According to the technical analysis team at Barclays Capital, stock market sentiment has reached levels not seen since 2007 — before the housing-fueled bull market collapsed. Going further back, sentiment last reached current levels in late 2000 — just before the dot-com bubble imploded. Not exactly good company.
Their proprietary indicator just hit a high of 93; up from a low 10 this summer. At the bear market trough in March 2009, this indicator hit a low of just 2.
With sentiment so stretched and expectations so high, it won’t take much to cause a bout of profit taking and panic selling. Surprisingly, the catalyst could be the Republican takeover of the House of Representatives. Shocked? Well, it’s happened once before.
The Barclays team also points out that — with the likely takeover of the House by Republicans seen as a positive factor by investors — stocks could move lower in the days following the election. In fact, as shown in the charts above, this is exactly what happened back in 1994 when the Republicans won the house and stymied President Clinton’s agenda. If the pattern holds, we could be looking at a return to the February/July lows.

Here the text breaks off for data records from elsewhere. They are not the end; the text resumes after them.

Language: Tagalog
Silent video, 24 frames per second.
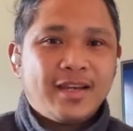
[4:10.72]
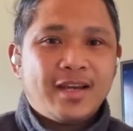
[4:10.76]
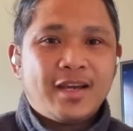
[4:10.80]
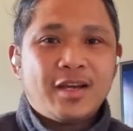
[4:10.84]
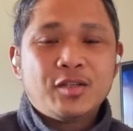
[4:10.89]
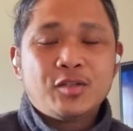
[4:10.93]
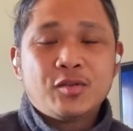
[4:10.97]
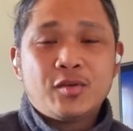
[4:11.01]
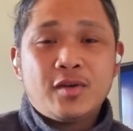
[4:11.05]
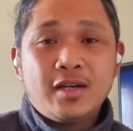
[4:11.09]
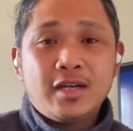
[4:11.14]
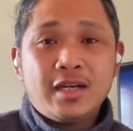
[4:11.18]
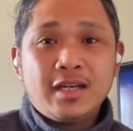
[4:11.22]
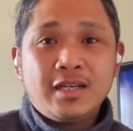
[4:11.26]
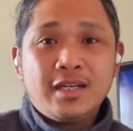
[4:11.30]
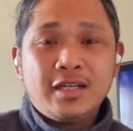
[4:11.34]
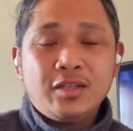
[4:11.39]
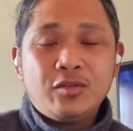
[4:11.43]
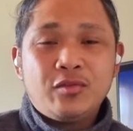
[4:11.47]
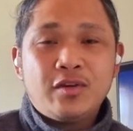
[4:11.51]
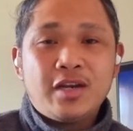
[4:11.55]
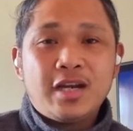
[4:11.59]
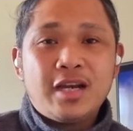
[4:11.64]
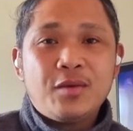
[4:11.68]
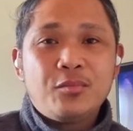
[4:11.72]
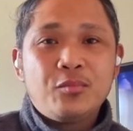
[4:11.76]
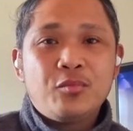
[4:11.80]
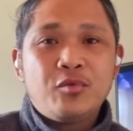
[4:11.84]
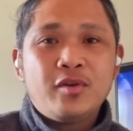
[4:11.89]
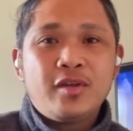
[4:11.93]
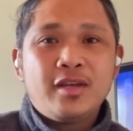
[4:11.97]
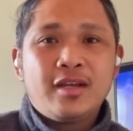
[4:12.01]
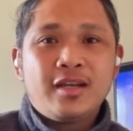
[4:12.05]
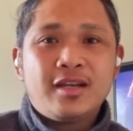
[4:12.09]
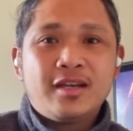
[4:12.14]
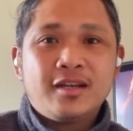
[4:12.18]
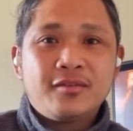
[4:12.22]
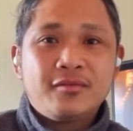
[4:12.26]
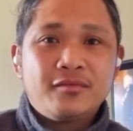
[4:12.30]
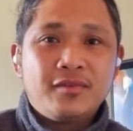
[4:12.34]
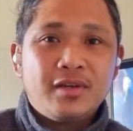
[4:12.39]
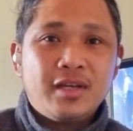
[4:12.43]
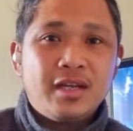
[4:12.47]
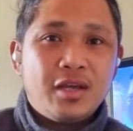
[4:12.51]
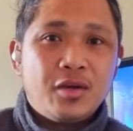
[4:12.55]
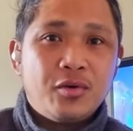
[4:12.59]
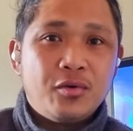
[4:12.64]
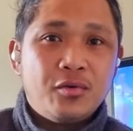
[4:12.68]
Okay, so hanggang dito na lang muna yung
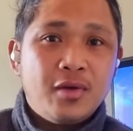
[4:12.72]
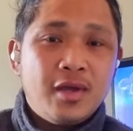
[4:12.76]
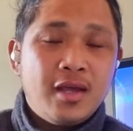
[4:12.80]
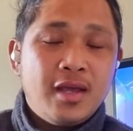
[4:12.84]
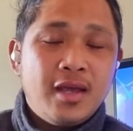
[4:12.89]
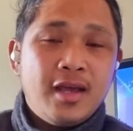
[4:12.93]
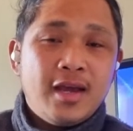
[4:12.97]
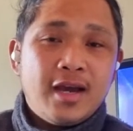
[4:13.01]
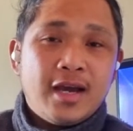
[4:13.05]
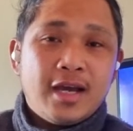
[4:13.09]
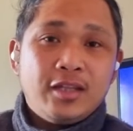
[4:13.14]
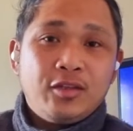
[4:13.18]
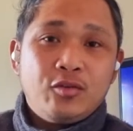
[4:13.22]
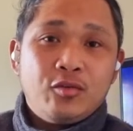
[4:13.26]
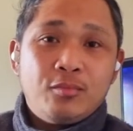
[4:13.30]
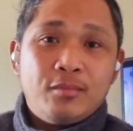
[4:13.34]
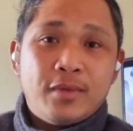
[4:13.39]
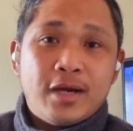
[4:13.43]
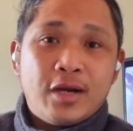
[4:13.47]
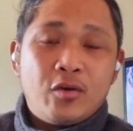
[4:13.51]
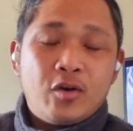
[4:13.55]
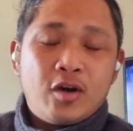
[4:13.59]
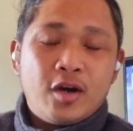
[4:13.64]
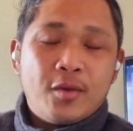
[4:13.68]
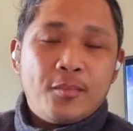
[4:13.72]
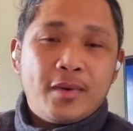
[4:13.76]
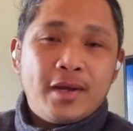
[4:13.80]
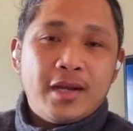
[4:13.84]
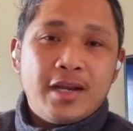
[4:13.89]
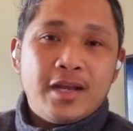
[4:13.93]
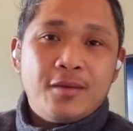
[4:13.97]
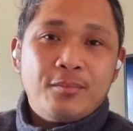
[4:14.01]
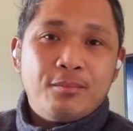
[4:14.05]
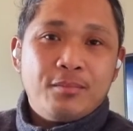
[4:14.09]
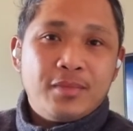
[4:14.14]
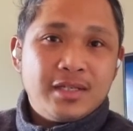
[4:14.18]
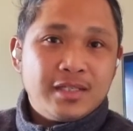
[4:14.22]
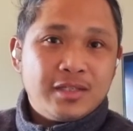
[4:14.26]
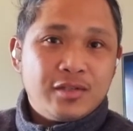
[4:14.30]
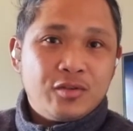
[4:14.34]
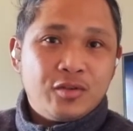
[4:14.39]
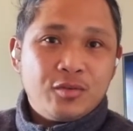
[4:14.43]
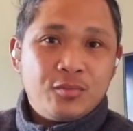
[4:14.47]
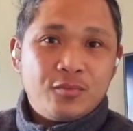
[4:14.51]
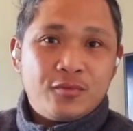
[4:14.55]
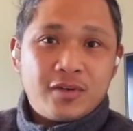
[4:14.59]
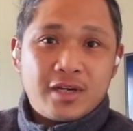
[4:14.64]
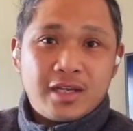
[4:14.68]
aking video at kung bago ka pa lang, please
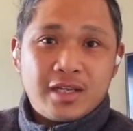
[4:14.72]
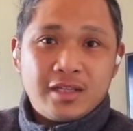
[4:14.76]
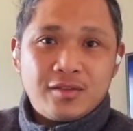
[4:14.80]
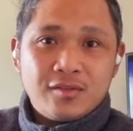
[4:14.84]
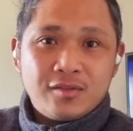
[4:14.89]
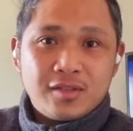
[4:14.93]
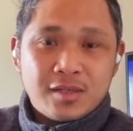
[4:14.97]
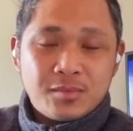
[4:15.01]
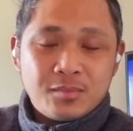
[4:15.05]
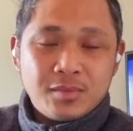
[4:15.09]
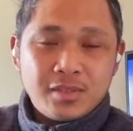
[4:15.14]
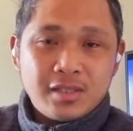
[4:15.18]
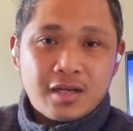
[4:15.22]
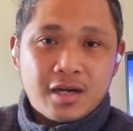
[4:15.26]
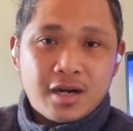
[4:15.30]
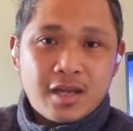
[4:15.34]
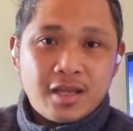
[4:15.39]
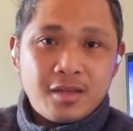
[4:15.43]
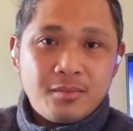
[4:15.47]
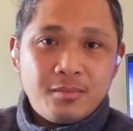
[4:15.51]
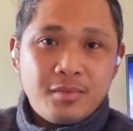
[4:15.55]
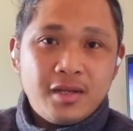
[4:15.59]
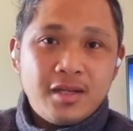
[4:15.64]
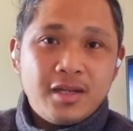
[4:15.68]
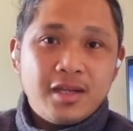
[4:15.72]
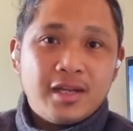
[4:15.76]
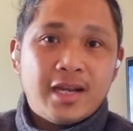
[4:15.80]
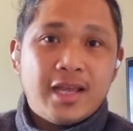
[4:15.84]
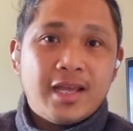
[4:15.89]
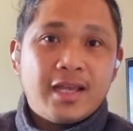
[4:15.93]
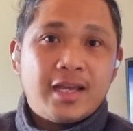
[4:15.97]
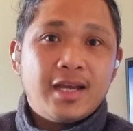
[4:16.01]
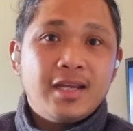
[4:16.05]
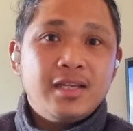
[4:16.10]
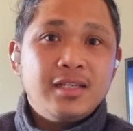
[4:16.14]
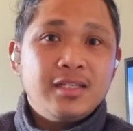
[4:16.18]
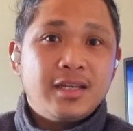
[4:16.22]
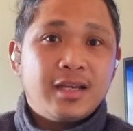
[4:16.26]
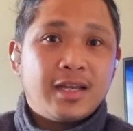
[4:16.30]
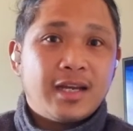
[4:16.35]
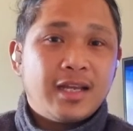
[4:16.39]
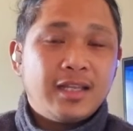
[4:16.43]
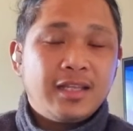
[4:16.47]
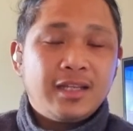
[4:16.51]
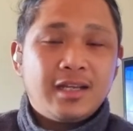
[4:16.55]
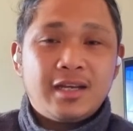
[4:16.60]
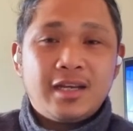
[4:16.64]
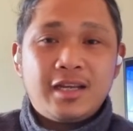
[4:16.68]
don't forget to subscribe, like and
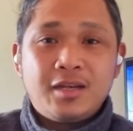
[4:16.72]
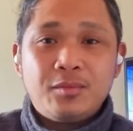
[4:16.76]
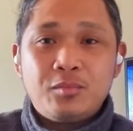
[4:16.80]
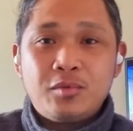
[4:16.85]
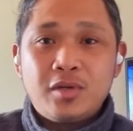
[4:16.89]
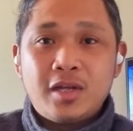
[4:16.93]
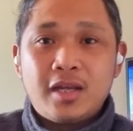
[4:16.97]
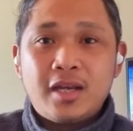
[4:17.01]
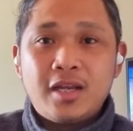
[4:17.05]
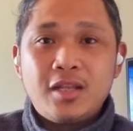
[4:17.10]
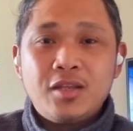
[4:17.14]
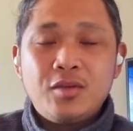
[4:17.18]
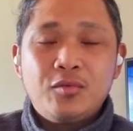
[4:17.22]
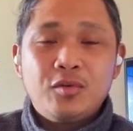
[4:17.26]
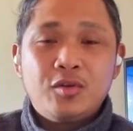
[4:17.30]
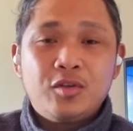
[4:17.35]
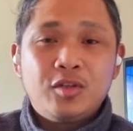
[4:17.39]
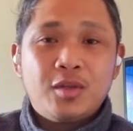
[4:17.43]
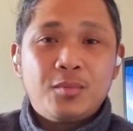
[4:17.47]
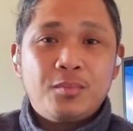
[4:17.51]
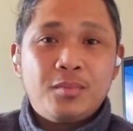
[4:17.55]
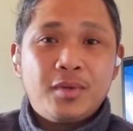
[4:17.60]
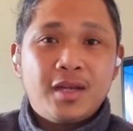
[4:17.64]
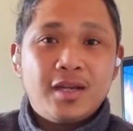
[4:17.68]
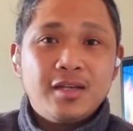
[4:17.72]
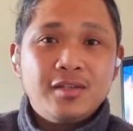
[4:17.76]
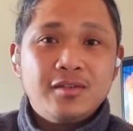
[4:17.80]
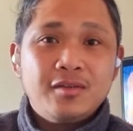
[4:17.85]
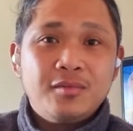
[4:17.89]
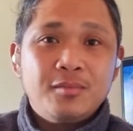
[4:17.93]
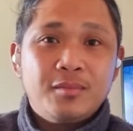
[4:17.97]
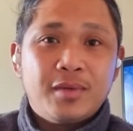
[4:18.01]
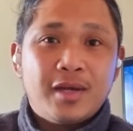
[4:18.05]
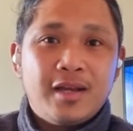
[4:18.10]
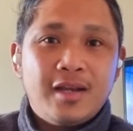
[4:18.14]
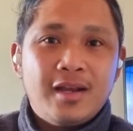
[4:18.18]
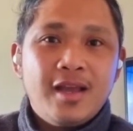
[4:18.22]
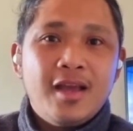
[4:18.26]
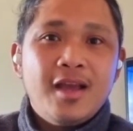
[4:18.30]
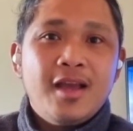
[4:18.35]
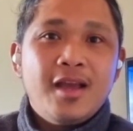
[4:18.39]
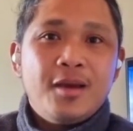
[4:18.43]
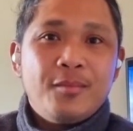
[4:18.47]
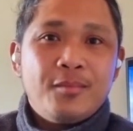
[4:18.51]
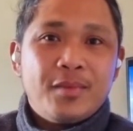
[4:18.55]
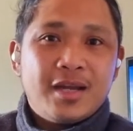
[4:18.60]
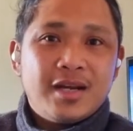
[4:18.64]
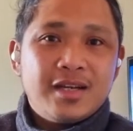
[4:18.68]
share at click mo na rin yung notification bell
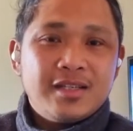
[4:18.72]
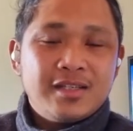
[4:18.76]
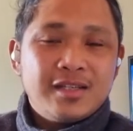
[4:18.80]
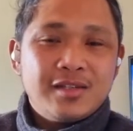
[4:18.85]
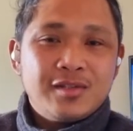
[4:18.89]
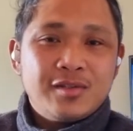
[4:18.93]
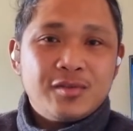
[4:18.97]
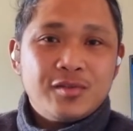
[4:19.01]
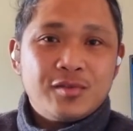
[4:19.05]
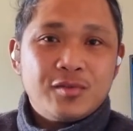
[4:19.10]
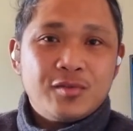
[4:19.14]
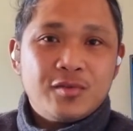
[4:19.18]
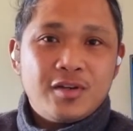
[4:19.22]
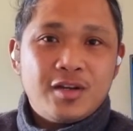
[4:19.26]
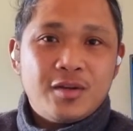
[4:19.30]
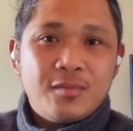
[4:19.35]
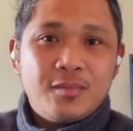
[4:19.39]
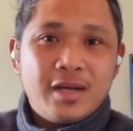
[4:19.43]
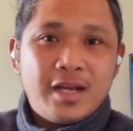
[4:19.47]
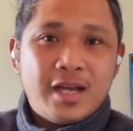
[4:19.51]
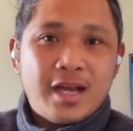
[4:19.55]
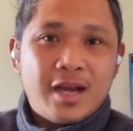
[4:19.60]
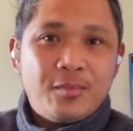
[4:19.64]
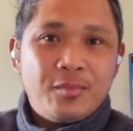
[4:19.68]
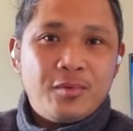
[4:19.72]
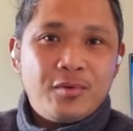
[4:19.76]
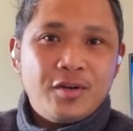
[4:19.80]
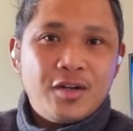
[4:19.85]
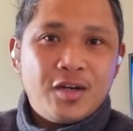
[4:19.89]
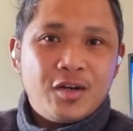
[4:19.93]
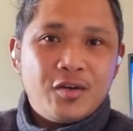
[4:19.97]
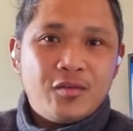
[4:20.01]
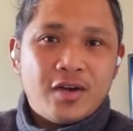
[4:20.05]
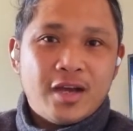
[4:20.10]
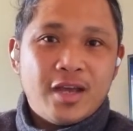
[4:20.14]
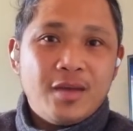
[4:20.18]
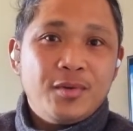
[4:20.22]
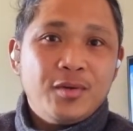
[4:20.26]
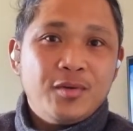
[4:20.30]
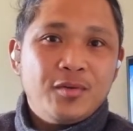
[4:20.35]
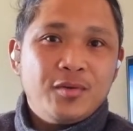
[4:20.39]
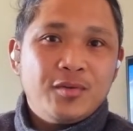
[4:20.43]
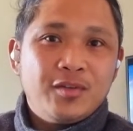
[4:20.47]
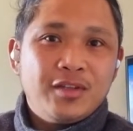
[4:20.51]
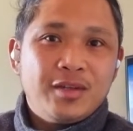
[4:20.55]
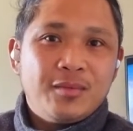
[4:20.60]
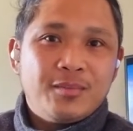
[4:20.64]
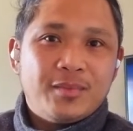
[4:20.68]
para sa susunod na mag-upload ako ay
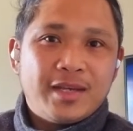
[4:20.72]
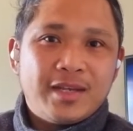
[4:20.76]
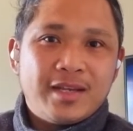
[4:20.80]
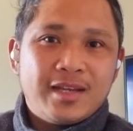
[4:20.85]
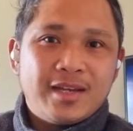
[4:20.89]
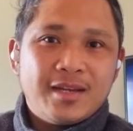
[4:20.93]
manonotify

Separately, the American Association of Individual Investors survey of bulls vs. bears has reached new highs. You can see this in the chart above — which shows the 4-week average of the AAII Bull Ratio. This is calculated based on the number of bullish survey respondents as a percentage of all respondents. The measure, relative to recent volatility, has moved to levels not seen since 2003.
Obviously, when so many people think the market can only go up — the market gods make sure the opposite happens. With just about every asset class looking extended at current levels, the only instrument that looks ready for a rise is volatility — as represented by the CBOE Volatility Index ($VIX). As stocks have stalled, the VIX has gained nearly 13% this week. You can play this with the iPath S&P 500 VIX Short-Term Futures ETN (NYSE: VXX).
Disclosure: The author does not own or control a position in any company mentioned.